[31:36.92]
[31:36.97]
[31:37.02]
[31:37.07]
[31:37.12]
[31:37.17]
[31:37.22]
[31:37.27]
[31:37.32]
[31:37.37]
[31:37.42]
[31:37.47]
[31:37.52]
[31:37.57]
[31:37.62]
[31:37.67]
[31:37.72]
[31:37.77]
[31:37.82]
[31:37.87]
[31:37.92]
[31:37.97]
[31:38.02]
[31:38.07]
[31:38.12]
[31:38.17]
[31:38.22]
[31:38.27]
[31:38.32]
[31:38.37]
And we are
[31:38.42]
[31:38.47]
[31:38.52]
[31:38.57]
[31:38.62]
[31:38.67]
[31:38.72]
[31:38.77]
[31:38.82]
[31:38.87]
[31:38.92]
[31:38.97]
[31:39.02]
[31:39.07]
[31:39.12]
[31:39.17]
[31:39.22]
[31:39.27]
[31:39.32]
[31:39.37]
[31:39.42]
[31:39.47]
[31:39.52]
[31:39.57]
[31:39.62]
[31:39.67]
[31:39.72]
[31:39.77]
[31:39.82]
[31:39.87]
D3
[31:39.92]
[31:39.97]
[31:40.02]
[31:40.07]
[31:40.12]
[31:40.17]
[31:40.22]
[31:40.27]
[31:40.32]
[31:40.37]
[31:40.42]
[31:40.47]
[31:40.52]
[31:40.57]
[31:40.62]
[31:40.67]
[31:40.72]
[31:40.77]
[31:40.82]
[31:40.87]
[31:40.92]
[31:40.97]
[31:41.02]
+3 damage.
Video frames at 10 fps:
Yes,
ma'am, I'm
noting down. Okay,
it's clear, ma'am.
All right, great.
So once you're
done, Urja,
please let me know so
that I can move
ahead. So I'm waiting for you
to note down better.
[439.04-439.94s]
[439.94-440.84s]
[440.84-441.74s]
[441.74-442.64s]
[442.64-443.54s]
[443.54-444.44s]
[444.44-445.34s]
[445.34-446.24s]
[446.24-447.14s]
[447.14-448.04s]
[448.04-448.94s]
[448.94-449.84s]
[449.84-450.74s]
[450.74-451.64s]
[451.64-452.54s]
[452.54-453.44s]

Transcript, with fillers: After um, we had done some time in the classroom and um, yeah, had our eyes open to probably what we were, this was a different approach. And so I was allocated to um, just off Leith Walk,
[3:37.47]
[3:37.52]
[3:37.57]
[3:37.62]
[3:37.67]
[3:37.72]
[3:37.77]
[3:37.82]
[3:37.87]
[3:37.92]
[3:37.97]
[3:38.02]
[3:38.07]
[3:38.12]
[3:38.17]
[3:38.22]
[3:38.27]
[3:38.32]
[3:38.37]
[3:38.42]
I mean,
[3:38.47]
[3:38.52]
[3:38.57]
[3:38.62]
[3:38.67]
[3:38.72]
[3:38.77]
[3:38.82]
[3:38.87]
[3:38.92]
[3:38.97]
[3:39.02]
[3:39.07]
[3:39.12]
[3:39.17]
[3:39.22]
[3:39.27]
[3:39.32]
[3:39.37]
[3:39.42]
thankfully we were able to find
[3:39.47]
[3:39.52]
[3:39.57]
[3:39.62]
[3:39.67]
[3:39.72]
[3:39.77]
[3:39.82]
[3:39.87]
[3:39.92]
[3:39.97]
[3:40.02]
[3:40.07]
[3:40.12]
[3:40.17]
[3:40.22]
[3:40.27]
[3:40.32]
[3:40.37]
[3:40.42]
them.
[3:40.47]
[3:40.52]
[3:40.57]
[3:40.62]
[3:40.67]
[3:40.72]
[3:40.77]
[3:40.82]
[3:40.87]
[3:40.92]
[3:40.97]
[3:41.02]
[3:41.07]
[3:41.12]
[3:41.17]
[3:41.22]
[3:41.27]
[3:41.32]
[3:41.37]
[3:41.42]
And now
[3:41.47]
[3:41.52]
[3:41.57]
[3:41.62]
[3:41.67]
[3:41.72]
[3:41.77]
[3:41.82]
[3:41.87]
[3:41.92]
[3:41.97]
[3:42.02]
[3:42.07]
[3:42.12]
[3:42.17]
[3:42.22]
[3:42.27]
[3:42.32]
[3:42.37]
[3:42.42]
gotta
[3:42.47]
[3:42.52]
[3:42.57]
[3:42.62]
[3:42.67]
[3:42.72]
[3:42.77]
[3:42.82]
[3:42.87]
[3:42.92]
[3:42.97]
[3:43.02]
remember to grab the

# ACTION ITEM:
An exact copy of the listing above is needed, so write it out again.

# TASK OUTPUT:
[31:36.92]
[31:36.97]
[31:37.02]
[31:37.07]
[31:37.12]
[31:37.17]
[31:37.22]
[31:37.27]
[31:37.32]
[31:37.37]
[31:37.42]
[31:37.47]
[31:37.52]
[31:37.57]
[31:37.62]
[31:37.67]
[31:37.72]
[31:37.77]
[31:37.82]
[31:37.87]
[31:37.92]
[31:37.97]
[31:38.02]
[31:38.07]
[31:38.12]
[31:38.17]
[31:38.22]
[31:38.27]
[31:38.32]
[31:38.37]
And we are
[31:38.42]
[31:38.47]
[31:38.52]
[31:38.57]
[31:38.62]
[31:38.67]
[31:38.72]
[31:38.77]
[31:38.82]
[31:38.87]
[31:38.92]
[31:38.97]
[31:39.02]
[31:39.07]
[31:39.12]
[31:39.17]
[31:39.22]
[31:39.27]
[31:39.32]
[31:39.37]
[31:39.42]
[31:39.47]
[31:39.52]
[31:39.57]
[31:39.62]
[31:39.67]
[31:39.72]
[31:39.77]
[31:39.82]
[31:39.87]
D3
[31:39.92]
[31:39.97]
[31:40.02]
[31:40.07]
[31:40.12]
[31:40.17]
[31:40.22]
[31:40.27]
[31:40.32]
[31:40.37]
[31:40.42]
[31:40.47]
[31:40.52]
[31:40.57]
[31:40.62]
[31:40.67]
[31:40.72]
[31:40.77]
[31:40.82]
[31:40.87]
[31:40.92]
[31:40.97]
[31:41.02]
+3 damage.
Video frames at 10 fps:
Yes,
ma'am, I'm
noting down. Okay,
it's clear, ma'am.
All right, great.
So once you're
done, Urja,
please let me know so
that I can move
ahead. So I'm waiting for you
to note down better.
[439.04-439.94s]
[439.94-440.84s]
[440.84-441.74s]
[441.74-442.64s]
[442.64-443.54s]
[443.54-444.44s]
[444.44-445.34s]
[445.34-446.24s]
[446.24-447.14s]
[447.14-448.04s]
[448.04-448.94s]
[448.94-449.84s]
[449.84-450.74s]
[450.74-451.64s]
[451.64-452.54s]
[452.54-453.44s]

Transcript, with fillers: After um, we had done some time in the classroom and um, yeah, had our eyes open to probably what we were, this was a different approach. And so I was allocated to um, just off Leith Walk,
[3:37.47]
[3:37.52]
[3:37.57]
[3:37.62]
[3:37.67]
[3:37.72]
[3:37.77]
[3:37.82]
[3:37.87]
[3:37.92]
[3:37.97]
[3:38.02]
[3:38.07]
[3:38.12]
[3:38.17]
[3:38.22]
[3:38.27]
[3:38.32]
[3:38.37]
[3:38.42]
I mean,
[3:38.47]
[3:38.52]
[3:38.57]
[3:38.62]
[3:38.67]
[3:38.72]
[3:38.77]
[3:38.82]
[3:38.87]
[3:38.92]
[3:38.97]
[3:39.02]
[3:39.07]
[3:39.12]
[3:39.17]
[3:39.22]
[3:39.27]
[3:39.32]
[3:39.37]
[3:39.42]
thankfully we were able to find
[3:39.47]
[3:39.52]
[3:39.57]
[3:39.62]
[3:39.67]
[3:39.72]
[3:39.77]
[3:39.82]
[3:39.87]
[3:39.92]
[3:39.97]
[3:40.02]
[3:40.07]
[3:40.12]
[3:40.17]
[3:40.22]
[3:40.27]
[3:40.32]
[3:40.37]
[3:40.42]
them.
[3:40.47]
[3:40.52]
[3:40.57]
[3:40.62]
[3:40.67]
[3:40.72]
[3:40.77]
[3:40.82]
[3:40.87]
[3:40.92]
[3:40.97]
[3:41.02]
[3:41.07]
[3:41.12]
[3:41.17]
[3:41.22]
[3:41.27]
[3:41.32]
[3:41.37]
[3:41.42]
And now
[3:41.47]
[3:41.52]
[3:41.57]
[3:41.62]
[3:41.67]
[3:41.72]
[3:41.77]
[3:41.82]
[3:41.87]
[3:41.92]
[3:41.97]
[3:42.02]
[3:42.07]
[3:42.12]
[3:42.17]
[3:42.22]
[3:42.27]
[3:42.32]
[3:42.37]
[3:42.42]
gotta
[3:42.47]
[3:42.52]
[3:42.57]
[3:42.62]
[3:42.67]
[3:42.72]
[3:42.77]
[3:42.82]
[3:42.87]
[3:42.92]
[3:42.97]
[3:43.02]
remember to grab the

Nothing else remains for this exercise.